▸ WORK INSTRUCTION: From the records below, give the number of lines that include the word "Silent". Add no other words.

▸ Stored data entries:
────────────────────────────────────────

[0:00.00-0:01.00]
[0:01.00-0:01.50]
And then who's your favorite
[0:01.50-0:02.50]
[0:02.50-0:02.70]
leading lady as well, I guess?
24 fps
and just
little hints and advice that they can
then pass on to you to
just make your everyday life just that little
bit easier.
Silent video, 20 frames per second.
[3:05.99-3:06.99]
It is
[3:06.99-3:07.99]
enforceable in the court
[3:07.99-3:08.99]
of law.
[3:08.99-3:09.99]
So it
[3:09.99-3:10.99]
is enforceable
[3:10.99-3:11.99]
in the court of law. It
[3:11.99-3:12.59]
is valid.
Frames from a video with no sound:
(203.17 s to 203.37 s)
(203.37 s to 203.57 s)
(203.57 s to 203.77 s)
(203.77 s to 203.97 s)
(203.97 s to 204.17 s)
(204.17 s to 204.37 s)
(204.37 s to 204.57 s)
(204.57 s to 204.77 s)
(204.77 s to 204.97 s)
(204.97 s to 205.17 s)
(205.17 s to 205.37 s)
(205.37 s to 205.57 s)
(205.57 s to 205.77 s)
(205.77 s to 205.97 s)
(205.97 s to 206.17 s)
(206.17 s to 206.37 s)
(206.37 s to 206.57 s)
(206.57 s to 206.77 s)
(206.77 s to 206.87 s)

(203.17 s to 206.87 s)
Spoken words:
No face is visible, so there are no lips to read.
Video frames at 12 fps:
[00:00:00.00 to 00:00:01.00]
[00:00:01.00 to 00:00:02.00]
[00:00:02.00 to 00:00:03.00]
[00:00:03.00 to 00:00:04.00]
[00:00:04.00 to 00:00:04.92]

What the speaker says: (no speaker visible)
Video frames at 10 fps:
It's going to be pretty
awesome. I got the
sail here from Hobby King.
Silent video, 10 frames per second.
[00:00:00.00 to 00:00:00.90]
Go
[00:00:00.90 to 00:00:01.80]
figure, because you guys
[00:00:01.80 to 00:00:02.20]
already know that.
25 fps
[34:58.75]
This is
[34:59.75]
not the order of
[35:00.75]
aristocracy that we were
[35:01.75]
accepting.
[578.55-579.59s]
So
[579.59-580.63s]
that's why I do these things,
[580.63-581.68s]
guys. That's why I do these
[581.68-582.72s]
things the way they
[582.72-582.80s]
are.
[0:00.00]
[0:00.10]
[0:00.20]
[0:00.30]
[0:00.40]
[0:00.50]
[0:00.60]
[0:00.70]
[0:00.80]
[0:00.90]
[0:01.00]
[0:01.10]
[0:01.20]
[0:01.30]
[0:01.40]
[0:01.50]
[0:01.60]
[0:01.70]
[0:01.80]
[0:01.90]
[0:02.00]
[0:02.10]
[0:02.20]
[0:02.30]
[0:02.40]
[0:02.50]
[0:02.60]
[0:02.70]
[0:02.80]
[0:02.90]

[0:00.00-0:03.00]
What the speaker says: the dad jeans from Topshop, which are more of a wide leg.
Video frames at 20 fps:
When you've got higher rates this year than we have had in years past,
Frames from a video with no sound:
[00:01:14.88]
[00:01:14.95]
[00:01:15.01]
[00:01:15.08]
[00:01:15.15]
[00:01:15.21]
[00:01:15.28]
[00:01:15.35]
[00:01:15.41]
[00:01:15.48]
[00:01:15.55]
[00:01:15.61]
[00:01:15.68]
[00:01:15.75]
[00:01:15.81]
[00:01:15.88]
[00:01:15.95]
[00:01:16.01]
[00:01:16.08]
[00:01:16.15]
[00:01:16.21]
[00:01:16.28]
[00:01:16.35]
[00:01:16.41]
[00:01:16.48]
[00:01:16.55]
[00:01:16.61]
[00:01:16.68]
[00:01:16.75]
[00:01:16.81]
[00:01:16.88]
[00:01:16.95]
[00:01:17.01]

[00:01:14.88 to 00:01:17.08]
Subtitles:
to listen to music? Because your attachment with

────────────────────────────────────────

▸ RESPONSE TO THE EXERCISE: 2